Stored items
▼▼▼
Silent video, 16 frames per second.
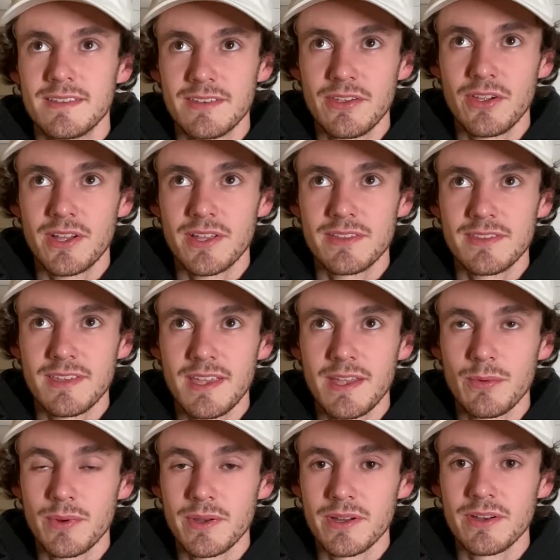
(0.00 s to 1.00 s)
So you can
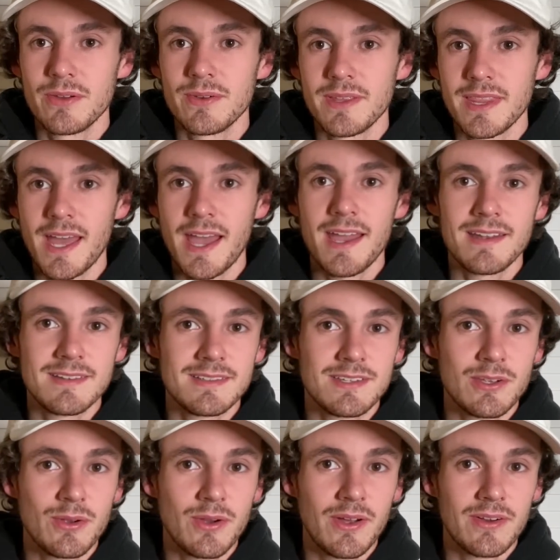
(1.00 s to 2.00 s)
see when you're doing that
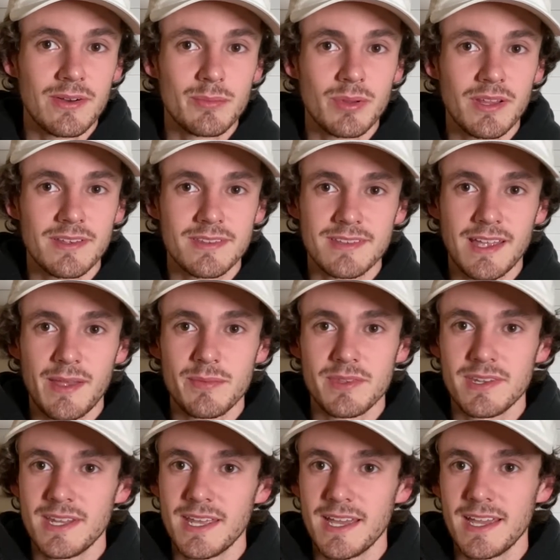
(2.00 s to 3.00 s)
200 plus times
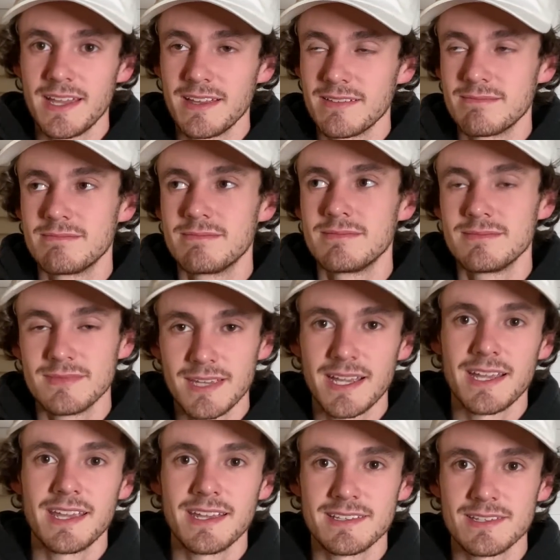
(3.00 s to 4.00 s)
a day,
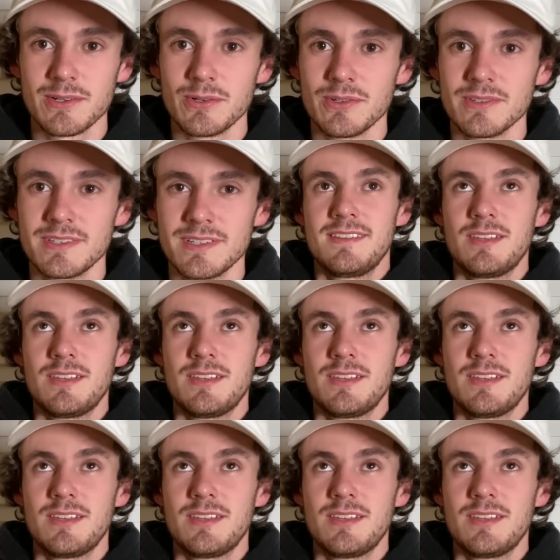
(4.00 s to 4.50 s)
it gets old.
▲▲▲
Set down all the entries exactly as they appear, but skip any pictures.

Silent video, 16 frames per second.
(0.00 s to 1.00 s)
So you can
(1.00 s to 2.00 s)
see when you're doing that
(2.00 s to 3.00 s)
200 plus times
(3.00 s to 4.00 s)
a day,
(4.00 s to 4.50 s)
it gets old.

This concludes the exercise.